TASK
Return every line of the data below exactly, but do not include the images.

DATA TO USE
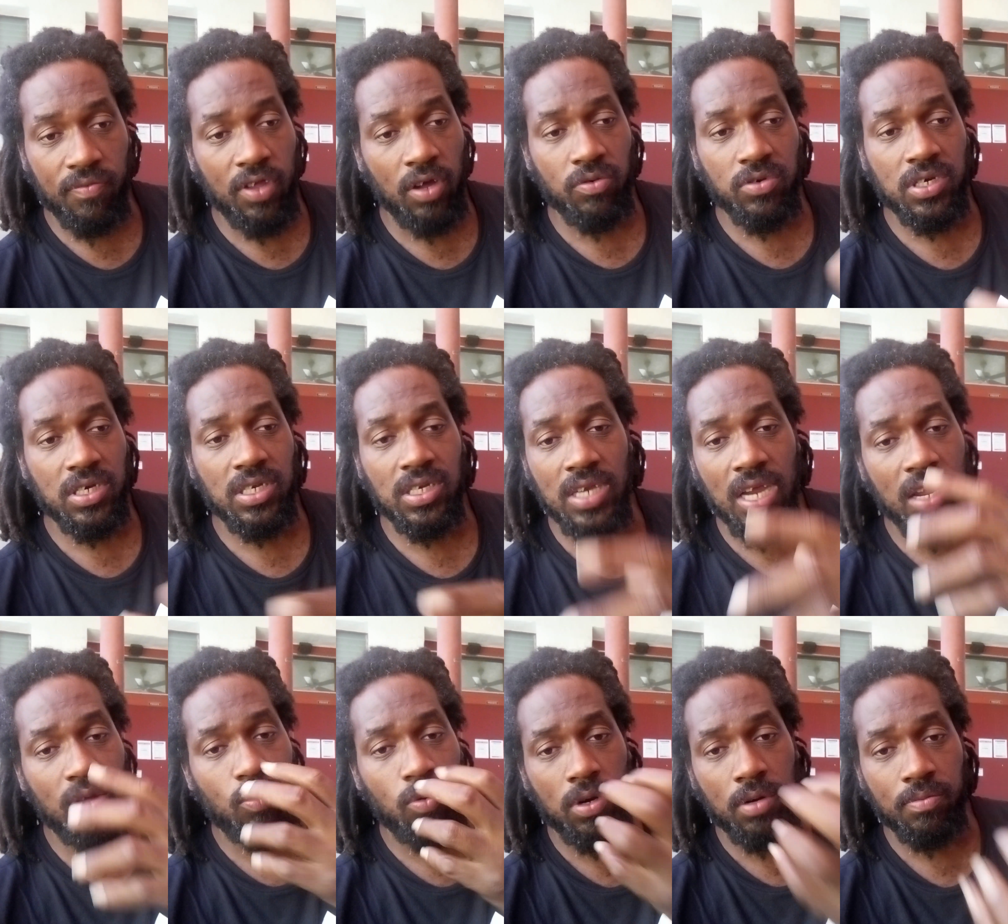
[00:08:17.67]
Don't just
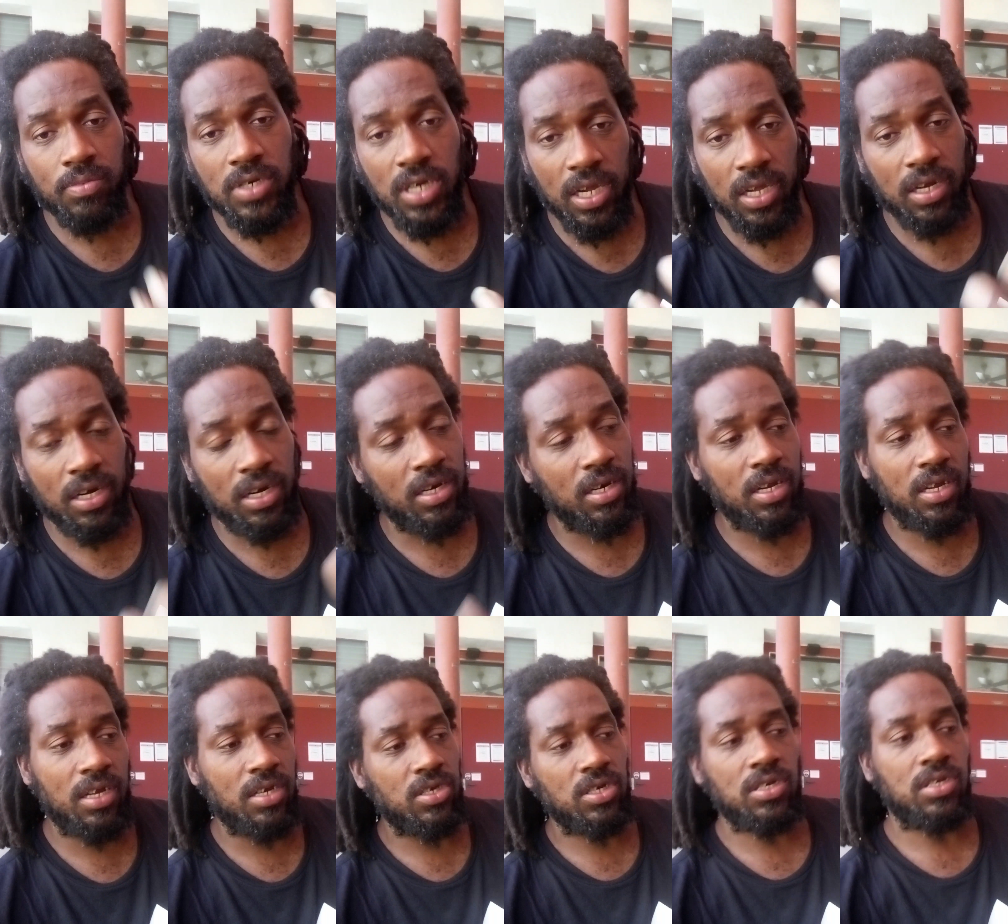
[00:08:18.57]
take what I'm taking and
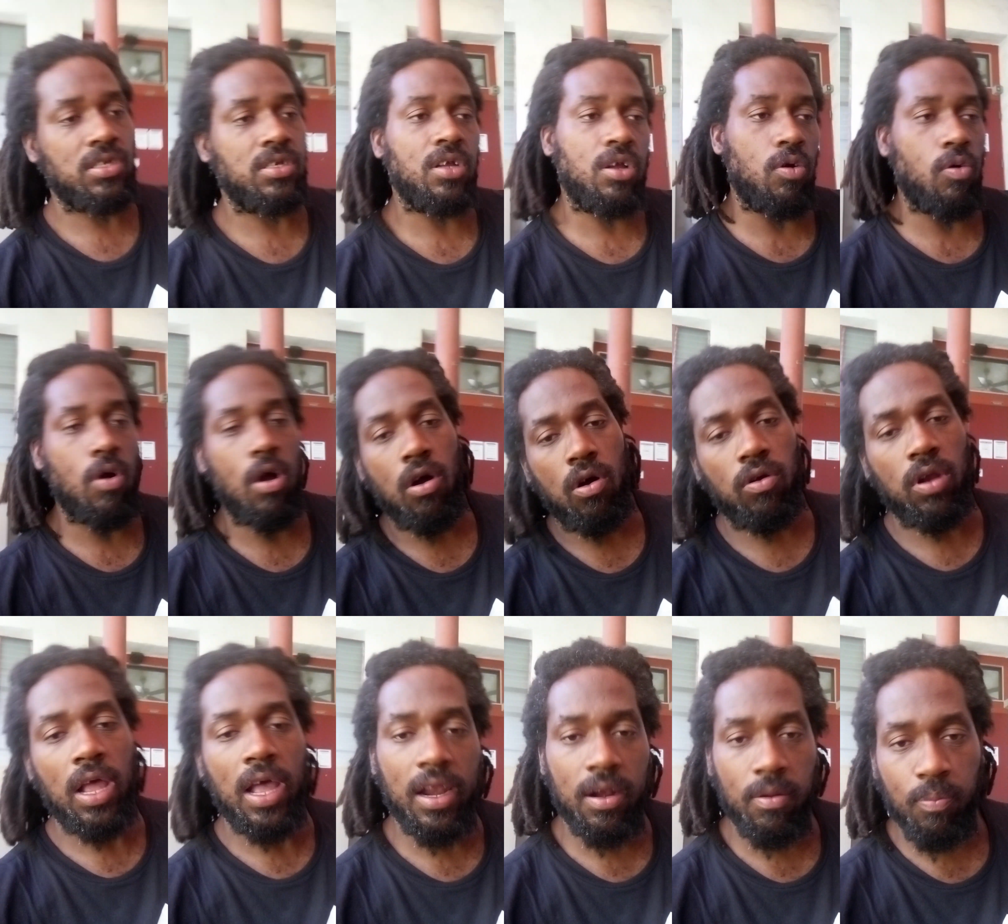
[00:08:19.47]
then just go
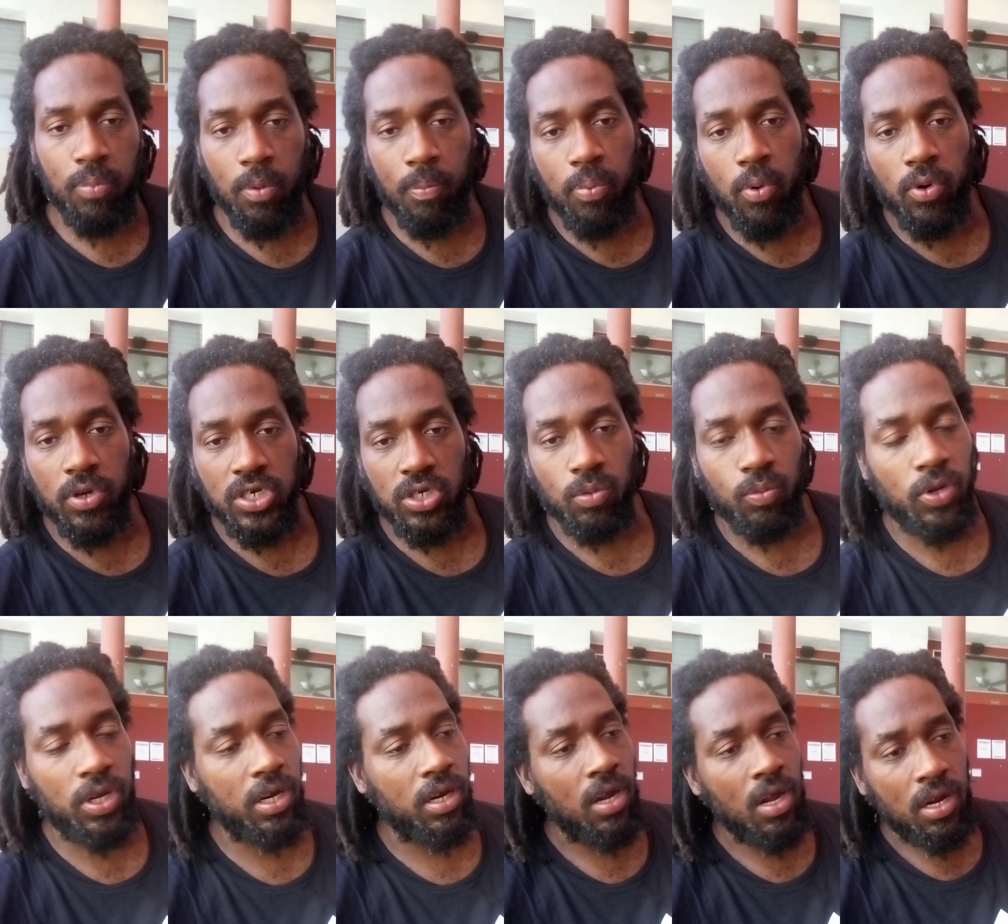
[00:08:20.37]
all out of proportion
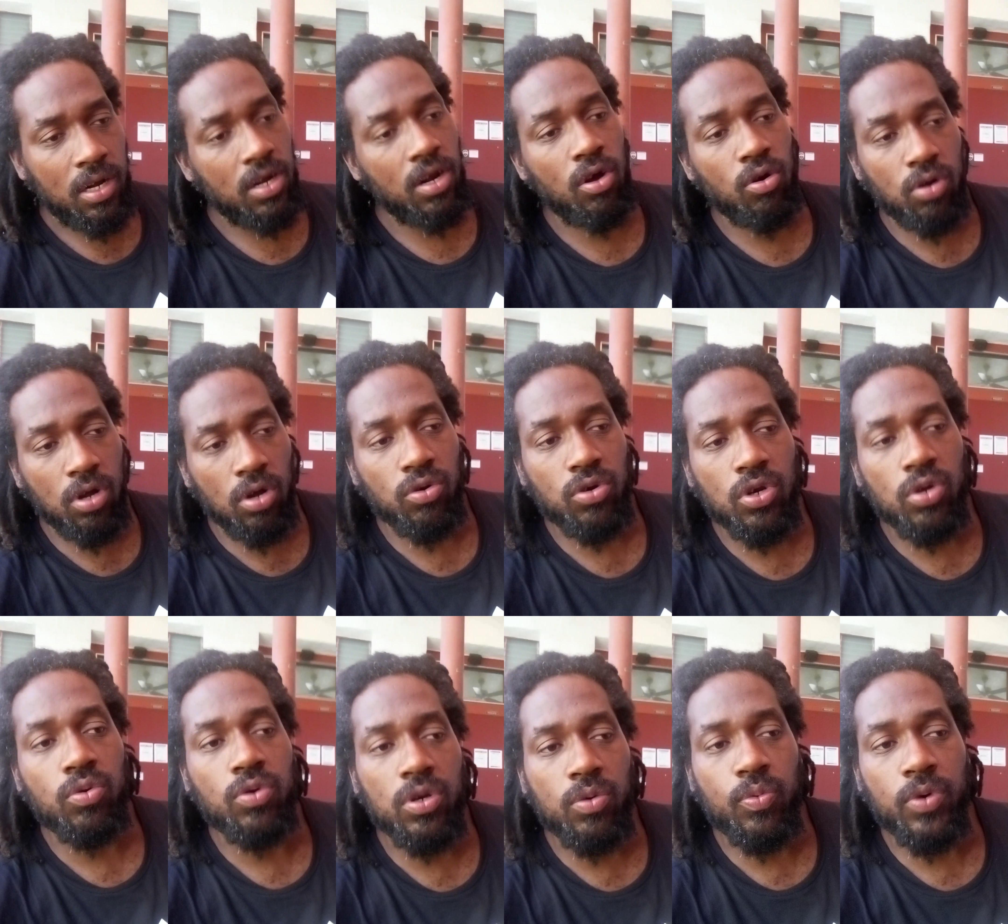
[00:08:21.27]
with it. No, go
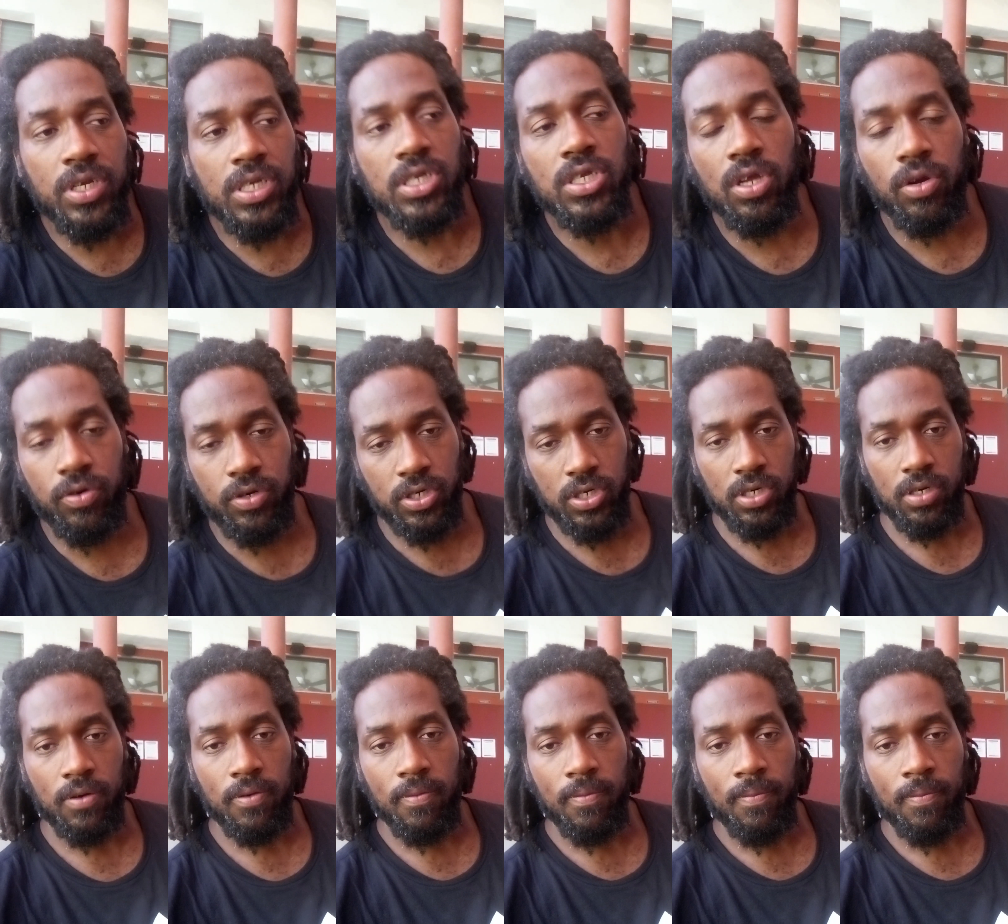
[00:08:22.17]
do the research.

WRITTEN RESPONSE
[00:08:17.67]
Don't just
[00:08:18.57]
take what I'm taking and
[00:08:19.47]
then just go
[00:08:20.37]
all out of proportion
[00:08:21.27]
with it. No, go
[00:08:22.17]
do the research.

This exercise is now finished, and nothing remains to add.